Multifunctional and bioinspired titanium surface with multilayer nanofilms for novel dental implant applications

Introduction: Smart multifunctional surfaces targeting intricate biological events or versatile therapeutic strategies are imminent to achieve long-term transmucosal implant success.

Methods: This study used dopamine (DA), graphene oxide (GO), and type IV collagen (COL-IV) to construct multilayer nanofilms (DGC _n) based on their universal adhesive and biomimetic properties to design a versatile and bioactive titanium implant.
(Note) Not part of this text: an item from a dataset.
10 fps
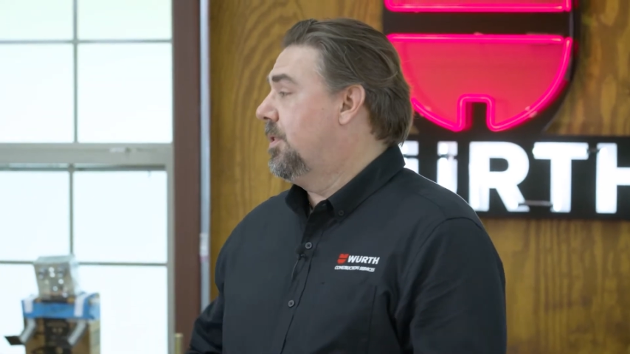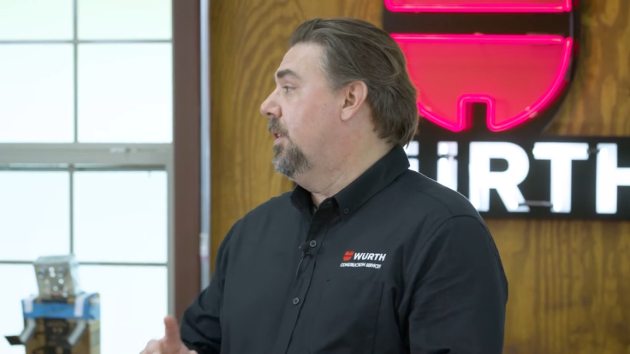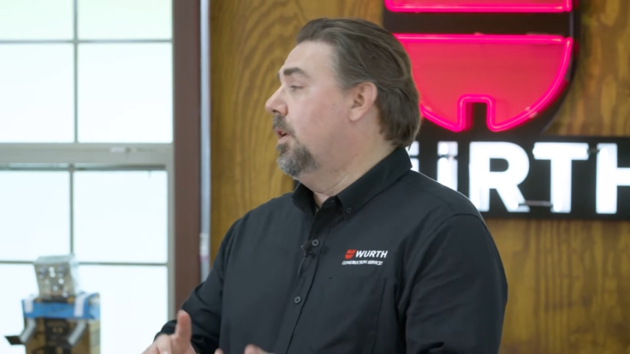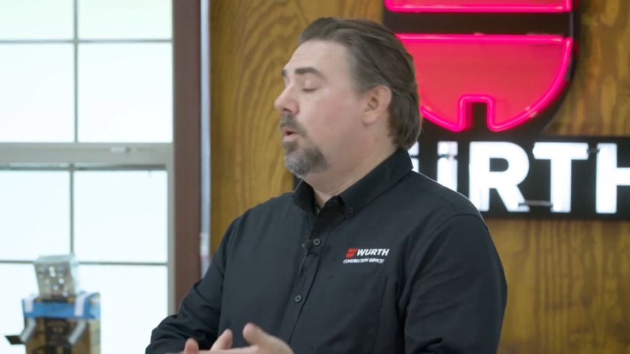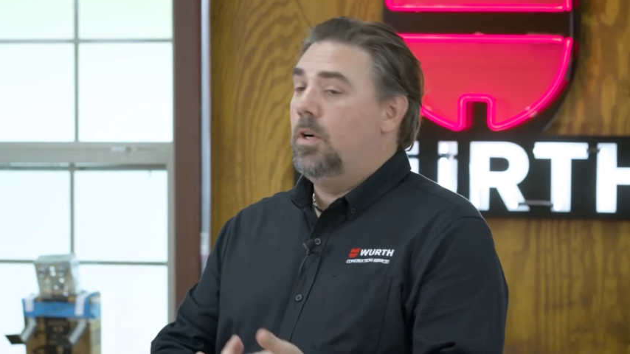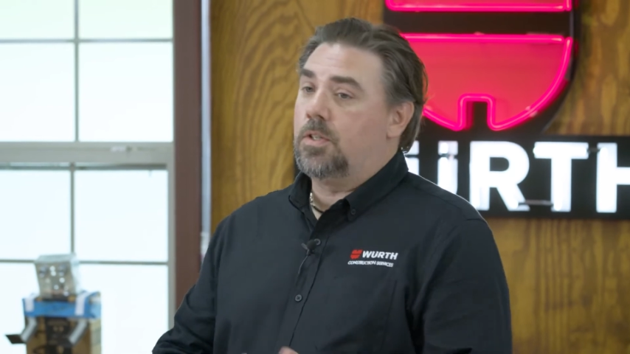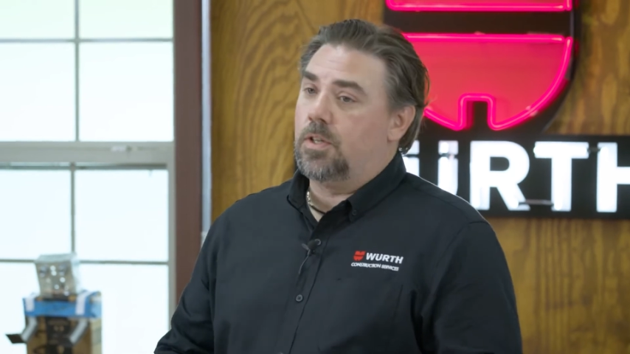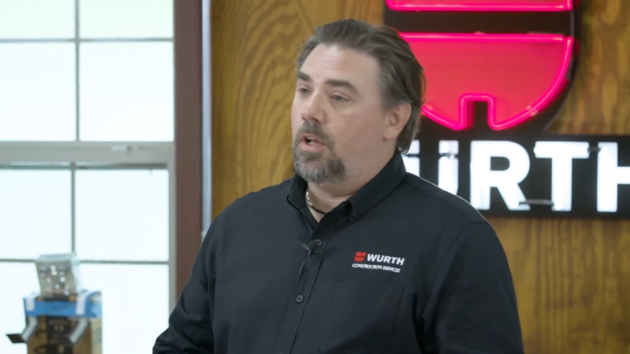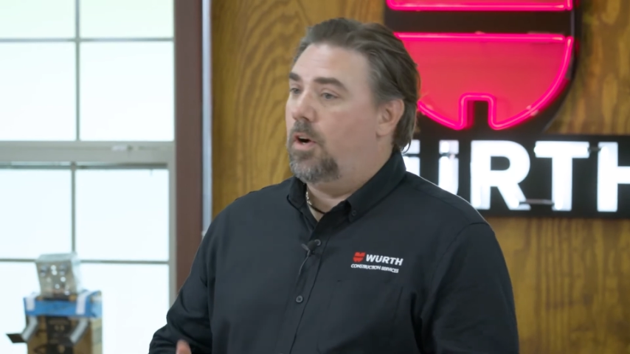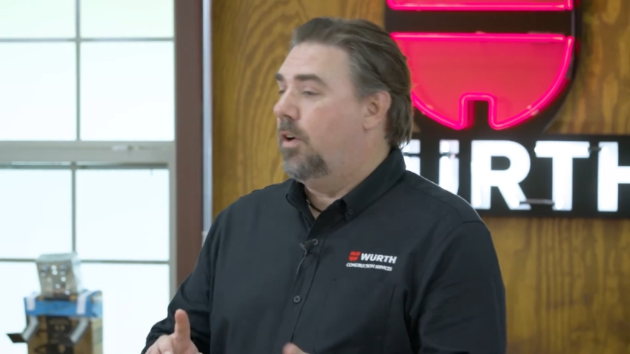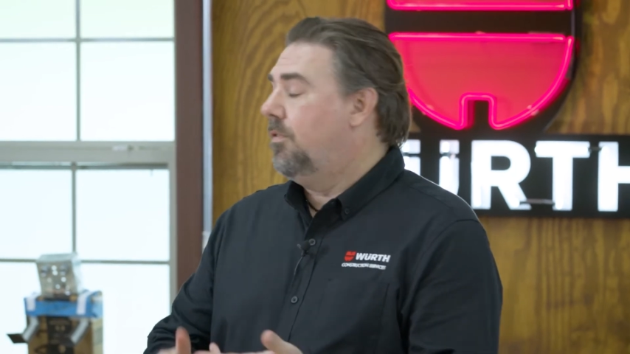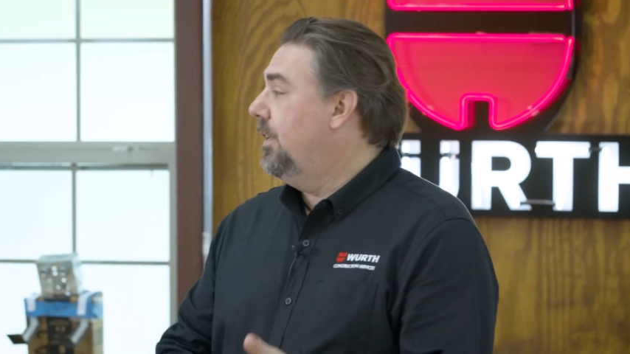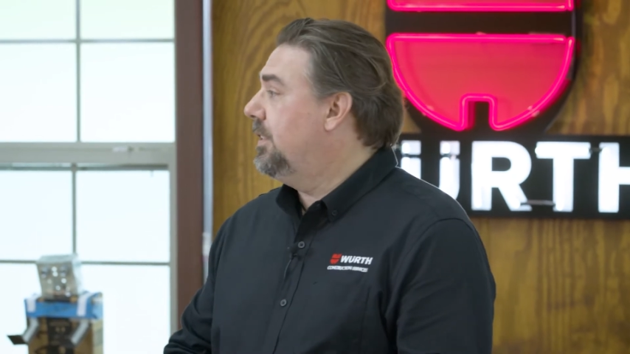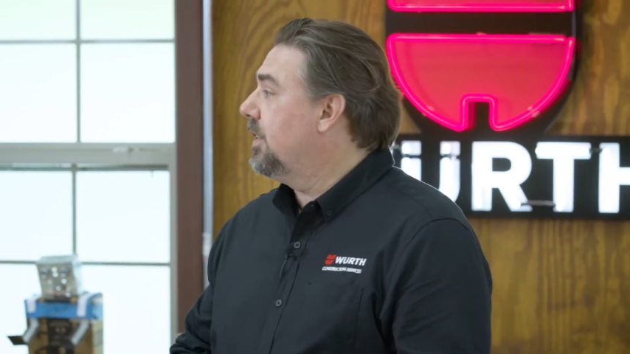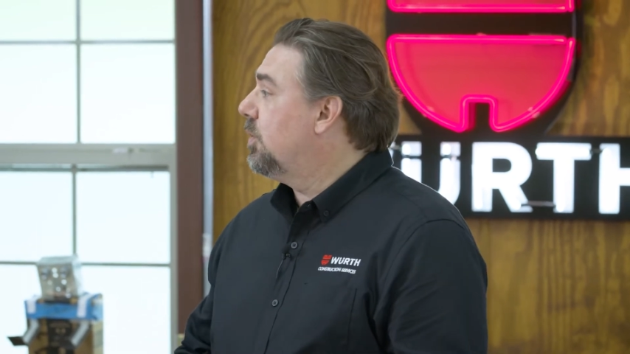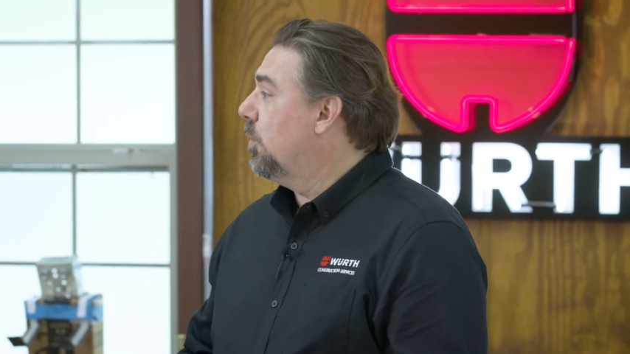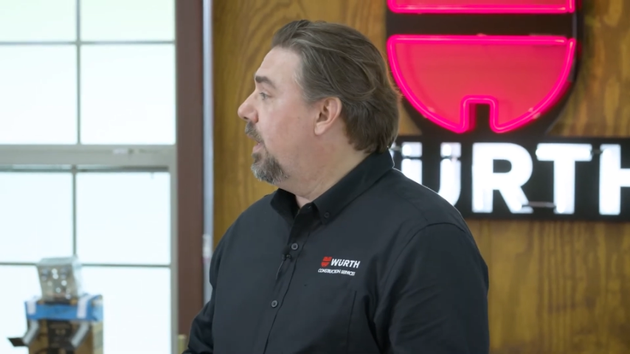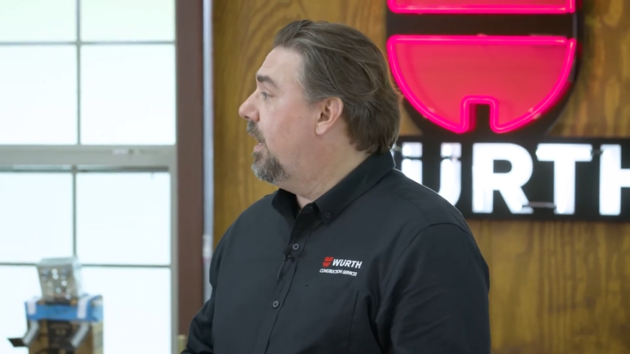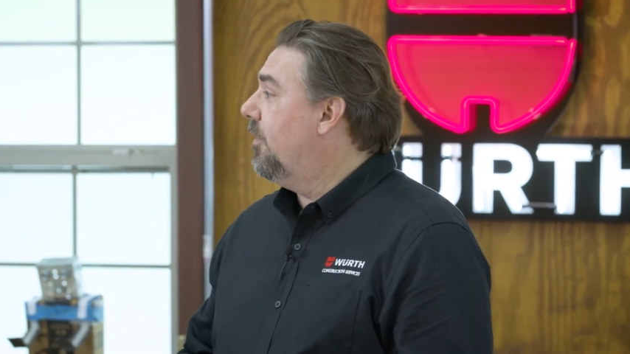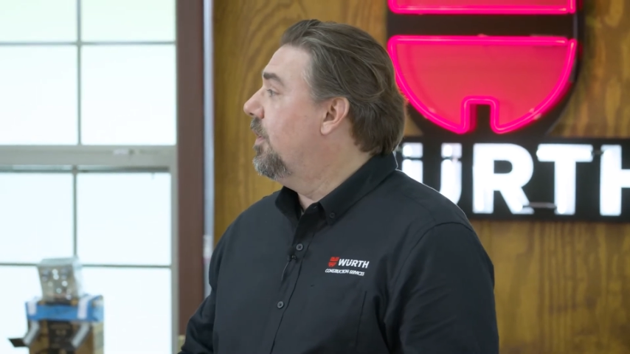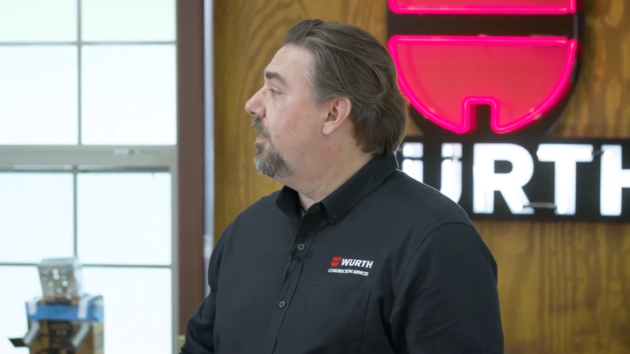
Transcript: to know Hooke's law or physics or whatever.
The characterization of DGC _n on different titanium surfaces was performed, and its loading capacity, release profile, in situ gene delivery, and in vitro biological properties were preliminarily evaluated.

Results: Our results demonstrate that hydrogenated TiO ₂ nanotubes (H) provide a better platform for the DGC _n coating than machined Ti and air-TiO ₂ nanotubes. The H-DGC ₁₀ displayed the most stable surface with excellent loading capacity, sustained-release profile, and in situ gene transfection efficiency; this could be due to the high specific surface area of H and GO, as well as the functional groups in H, DA, and GO. Moreover, the H-DGC ₁₀ exhibited good biocompatibility for human oral epithelial cells and promoted the expression of integrin β4 and laminin 332, both being hemidesmosome-related proteins.

Discussion: Our findings suggest that H-DGC _n can be designed as a smart multifunctional interface for titanium implants to achieve long-term transmucosal implant success and aid in versatile therapeutic strategies.